Re: assert from intel_pmu_hw_config

From: Liang, Kan
Date: Mon Oct 17 2022 - 10:27:01 EST




On 2022-10-14 6:15 p.m., Peter Zijlstra wrote:
> Hi Kan,
>
> While fuzzing on my ADL, I saw a splat (sadly not captured because
> MeshCommander is a pain in the backside).
>
> The thing I did recover was that it was the new
> lockdep_assert_event_ctx() triggering from intel_pmu_hw_config().
>
> Now; that code reads:
>
> if (require_mem_loads_aux_event(event) &&
> (event->attr.sample_type & PERF_SAMPLE_DATA_SRC) &&
> is_mem_loads_event(event)) {
> struct perf_event *leader = event->group_leader;
> struct perf_event *sibling = NULL;
>
> if (!is_mem_loads_aux_event(leader)) {
> for_each_sibling_event(sibling, leader) {
> if (is_mem_loads_aux_event(sibling))
> break;
> }
> if (list_entry_is_head(sibling, &leader->sibling_list, sibling_list))
> return -ENODATA;
> }
> }
>
> And it is trying to assert leader->ctx->mutex is held.
>
> Now, the calling context perf_try_init_event() has:
>
> /*
> * A number of pmu->event_init() methods iterate the sibling_list to,
> * for example, validate if the group fits on the PMU. Therefore,
> * if this is a sibling event, acquire the ctx->mutex to protect
> * the sibling_list.
> */
> if (event->group_leader != event && pmu->task_ctx_nr != perf_sw_context) {
> /*
> * This ctx->mutex can nest when we're called through
> * inheritance.

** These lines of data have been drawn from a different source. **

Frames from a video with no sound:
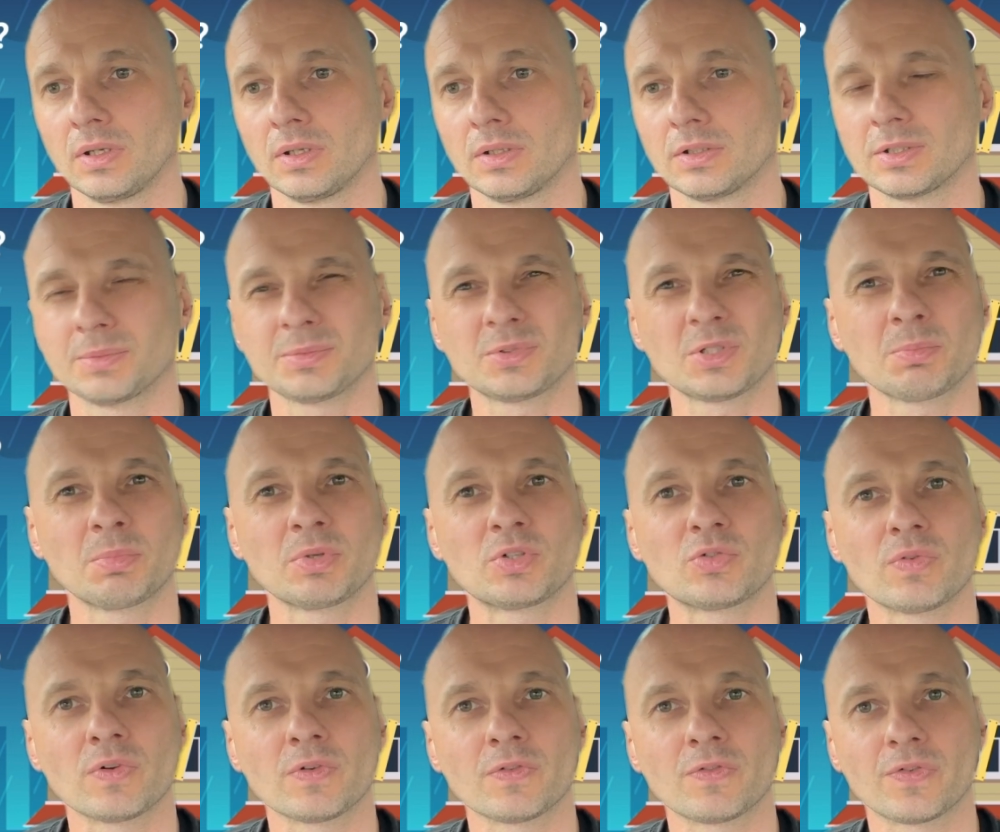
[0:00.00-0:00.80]
something
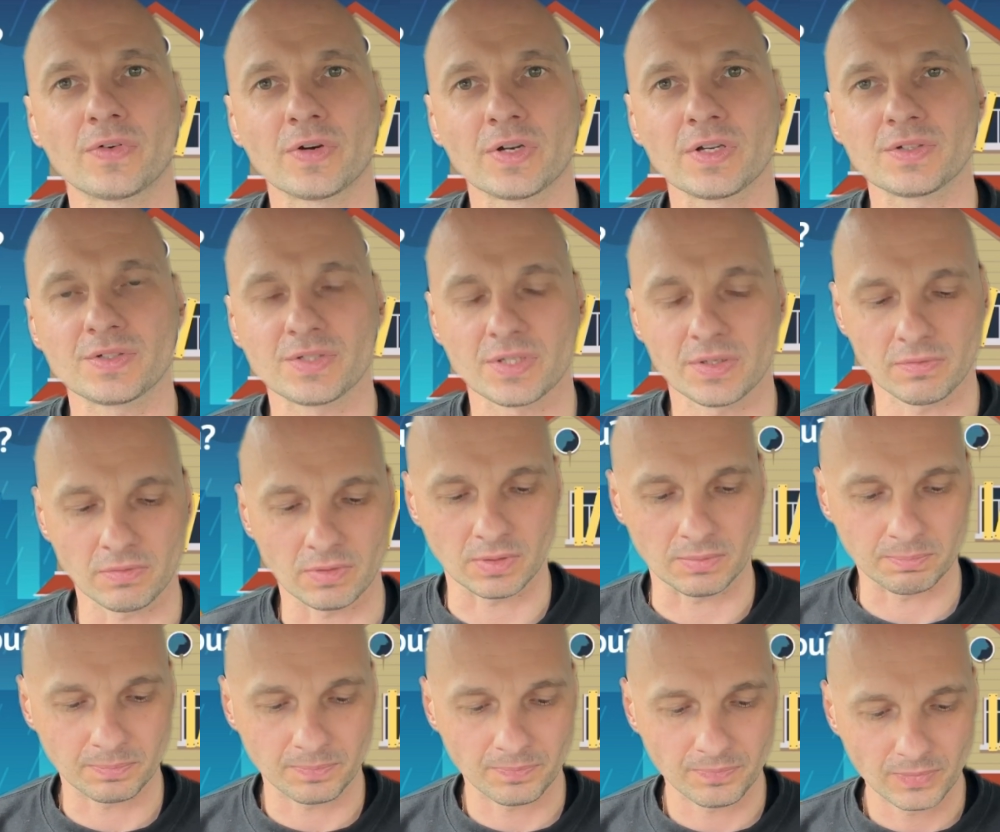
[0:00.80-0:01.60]
between 3 and 7,
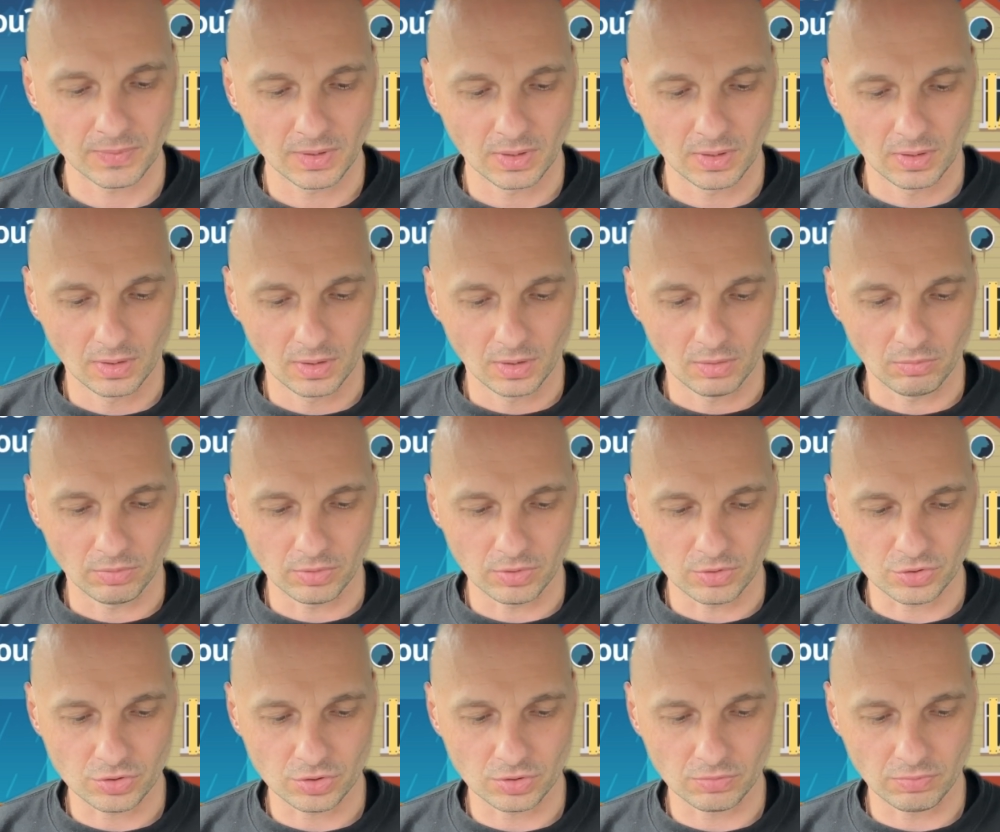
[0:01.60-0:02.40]
what you
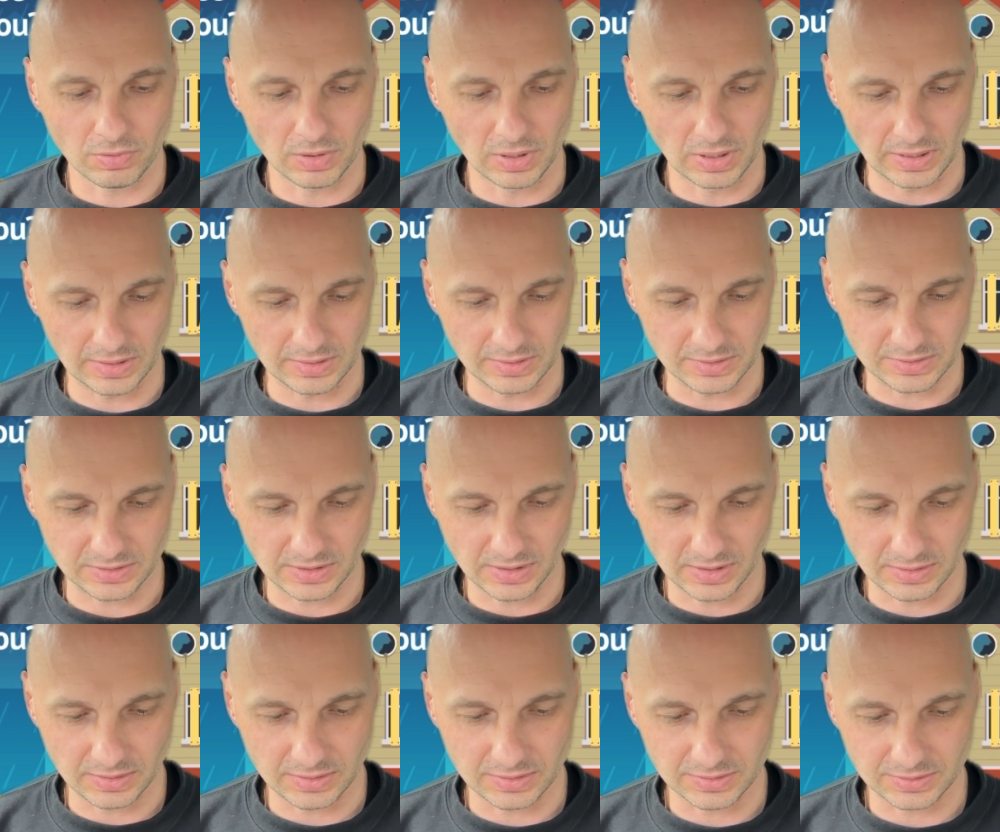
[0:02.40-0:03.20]
should really
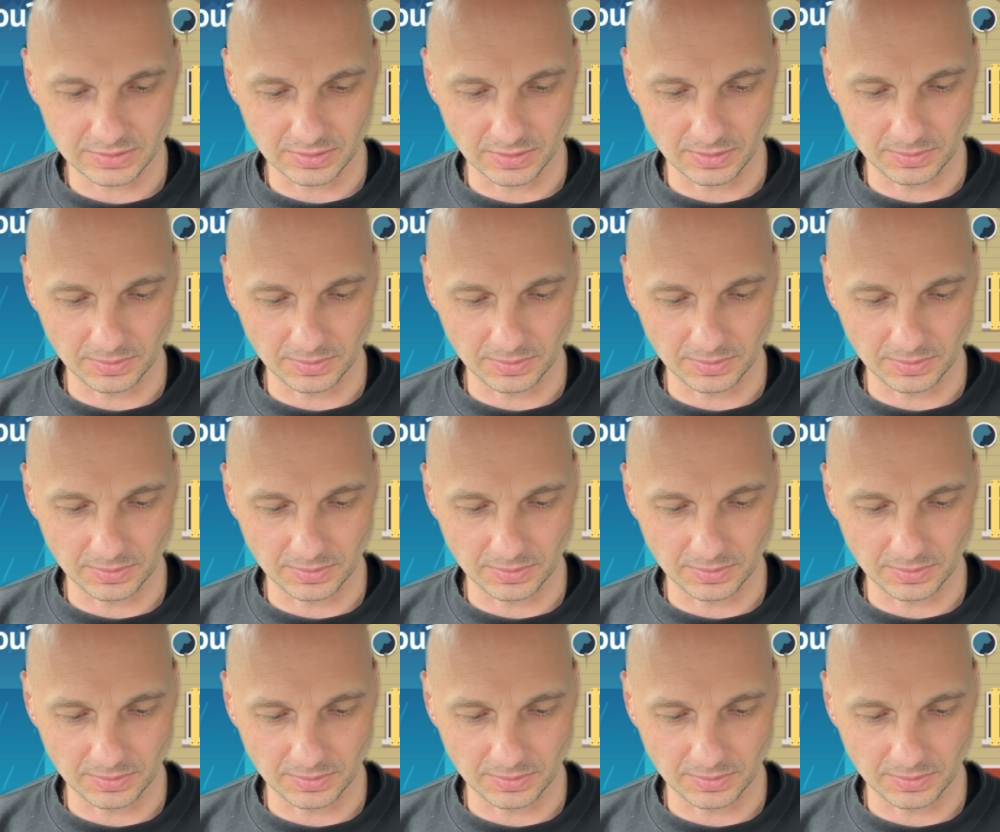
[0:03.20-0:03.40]
understand isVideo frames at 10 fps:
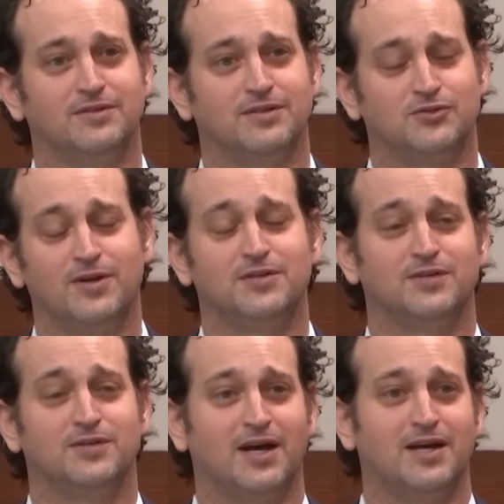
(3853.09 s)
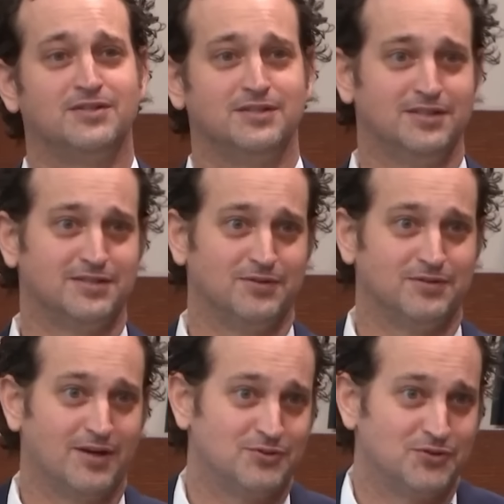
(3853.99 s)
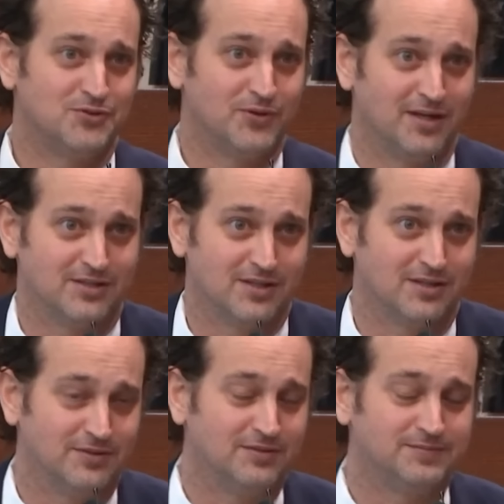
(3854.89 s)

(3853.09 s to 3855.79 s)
As great of a guy as he is, I was still getting sick of it.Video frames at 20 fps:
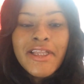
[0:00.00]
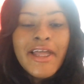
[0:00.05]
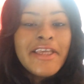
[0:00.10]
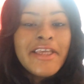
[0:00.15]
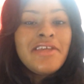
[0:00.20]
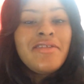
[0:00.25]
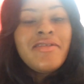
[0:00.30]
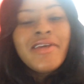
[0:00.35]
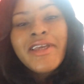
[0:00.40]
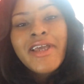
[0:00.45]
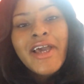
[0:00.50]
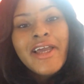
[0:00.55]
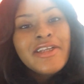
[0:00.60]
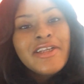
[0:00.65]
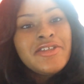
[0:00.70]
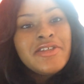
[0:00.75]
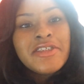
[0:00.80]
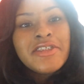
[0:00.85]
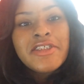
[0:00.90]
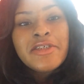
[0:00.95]
Like, you ain't
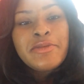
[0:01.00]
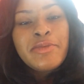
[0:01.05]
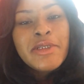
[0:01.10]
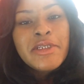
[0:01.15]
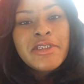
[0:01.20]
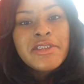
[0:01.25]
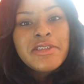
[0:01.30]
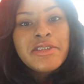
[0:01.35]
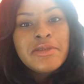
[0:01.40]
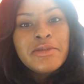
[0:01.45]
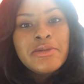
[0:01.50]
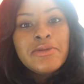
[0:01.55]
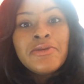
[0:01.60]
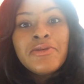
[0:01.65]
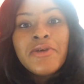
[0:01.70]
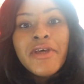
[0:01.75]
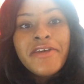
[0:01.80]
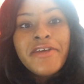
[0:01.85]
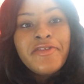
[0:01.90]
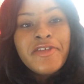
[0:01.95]
gotta dress up in a
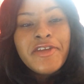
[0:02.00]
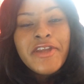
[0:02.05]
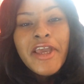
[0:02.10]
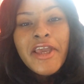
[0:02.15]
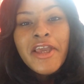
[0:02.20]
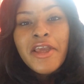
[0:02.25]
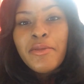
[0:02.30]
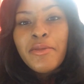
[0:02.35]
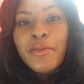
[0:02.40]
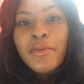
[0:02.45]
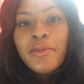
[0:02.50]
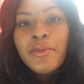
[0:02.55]
suit every day,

See the perf_event_ctx_lock_nested() comment.
> */
> ctx = perf_event_ctx_lock_nested(event->group_leader,
> SINGLE_DEPTH_NESTING);
> BUG_ON(!ctx);
> }
>
> IOW; we only hold leader->ctx->mutex when event is *NOT* the group
> leader; while the above code *can* in fact use for_each_sibilng_event()
> on the group leader when conditions are just right.
>
> Now, it's really late and my brain has long since started the weekend,
> but I think something like the below ought to fix things.
>
> Does that make sense? IIRC this would not destroy the purpose of this
> code -- although admittedly, the comment there tickles only vague
> memories.
>
> diff --git a/arch/x86/events/intel/core.c b/arch/x86/events/intel/core.c
> index d8af75466ee9..450463d36450 100644
> --- a/arch/x86/events/intel/core.c
> +++ b/arch/x86/events/intel/core.c
> @@ -3975,7 +3975,7 @@ static int intel_pmu_hw_config(struct perf_event *event)
> struct perf_event *leader = event->group_leader;
> struct perf_event *sibling = NULL;
>
> - if (!is_mem_loads_aux_event(leader)) {
> + if (event != leader && !is_mem_loads_aux_event(leader)) {
> for_each_sibling_event(sibling, leader) {
> if (is_mem_loads_aux_event(sibling))
> break;

If the leader is the load latency event, I think we can error out
directly. Because the auxiliary event never can be in front of the load
latency event. Does the below patch help?

struct perf_event *leader = event->group_leader;
struct perf_event *sibling = NULL;

+ if (event == leader)
+ return -ENODATA;
+
if (!is_mem_loads_aux_event(leader)) {
for_each_sibling_event(sibling, leader) {
if (is_mem_loads_aux_event(sibling))
break;
}

Thanks,
Kan